If fetal ultrasound shows a cleft, your doctor may offer a procedure to take a sample of amniotic fluid from your uterus (amniocentesis). Analyzing the fluid may reveal abnormalities that indicate the fetus has inherited a genetic syndrome that can cause other birth defects. However, most often cleft lip and cleft palate occur on their own.


The Treatment for Cleft Lip and Cleft Palate:


A cleft lip may require one or two surgeries depending on the extent of the repair needed. The initial surgery is usually performed by the time a baby is 3 months old.
Repair of a cleft palate often requires multiple surgeries over the course of 18 years. The first surgery to repair the palate usually occurs when the baby is between 6 and 12 months old. The initial surgery creates a functional palate, reduces the chances that fluid will develop in the middle ears, and aids in the proper development of the teeth and facial bones.
Children with a cleft palate may also need a bone graft when they are about 8 years old to fill in the upper gum line so that it can support permanent teeth and stabilize the upper jaw. About 20% of children with a cleft palate require further surgeries to help improve their speech.
Once the permanent teeth grow in, braces are often needed to straighten the teeth.
Additional surgeries may be performed to improve the appearance of the lip and nose, close openings between the mouth and nose, help breathing, and stabilize and realign the jaw. Final repairs of the scars left by the initial surgery will probably not be performed until adolescence, when the facial structure is more fully developed.

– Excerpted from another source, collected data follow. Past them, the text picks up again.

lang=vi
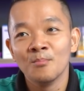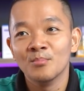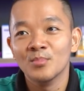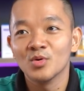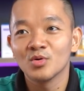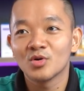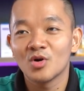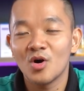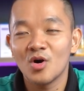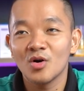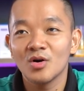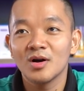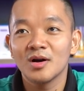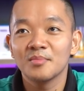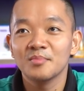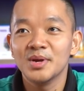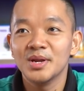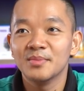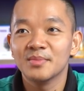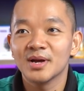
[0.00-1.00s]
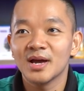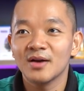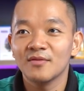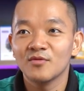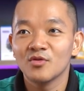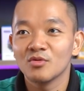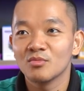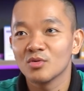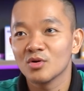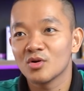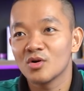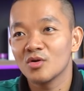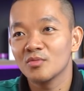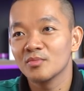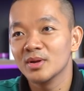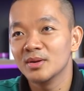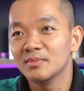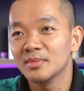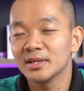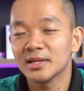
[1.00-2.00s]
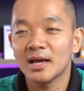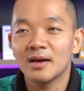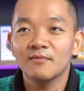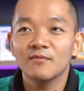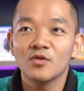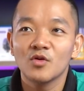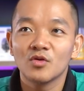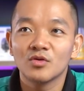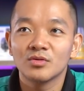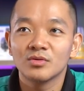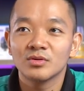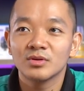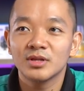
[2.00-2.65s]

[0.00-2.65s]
một con pin mười hai vôn, một con pin mười tám vôn,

Dental Care for Children With Cleft Lips and/or Palates:

Generally, the preventive and restorative dental care needs of children with clefts are the same as for other children. However, children with cleft lip and cleft palate may have special problems related to missing, malformed, or malpositioned teeth that require close monitoring.
  • Early dental care Like other children, children born with cleft lip and cleft palate require proper cleaning, good nutrition , and fluoride treatment in order to have healthy teeth. Appropriate cleaning with a small, soft-bristled tooth brush should begin as soon as teeth erupt. If a soft children's toothbrush will not adequately clean the teeth because of the modified shape of the mouth and teeth, a toothette may be recommended by your dentist. A toothette is a soft, mouthwash-containing sponge on a handle that's used to swab teeth. Many dentists recommend that the first dental visit be scheduled at about 1 year of age or even earlier if there are special dental problems. Routine dental care can begin around 1 year of age.
  • Orthodontic care. A first orthodontic appointment may be scheduled before the child has any teeth. The purpose of this appointment is to assess facial growth, especially jaw development. After teeth erupt, an orthodontist can further assess a child's short and long-term dental needs. After the permanent teeth erupt, orthodontic treatment can be applied to align the teeth.
  • Prosthodontic care. A prosthodontist is a member of the cleft palate team. He or she may make a dental bridge to replace missing teeth or make special appliances called "speech bulbs" or "palatal lifts" to help close the nose from the mouth so that speech sounds more normal. The prosthodontist coordinates treatment with the oral or plastic surgeon and with the speech pathologist.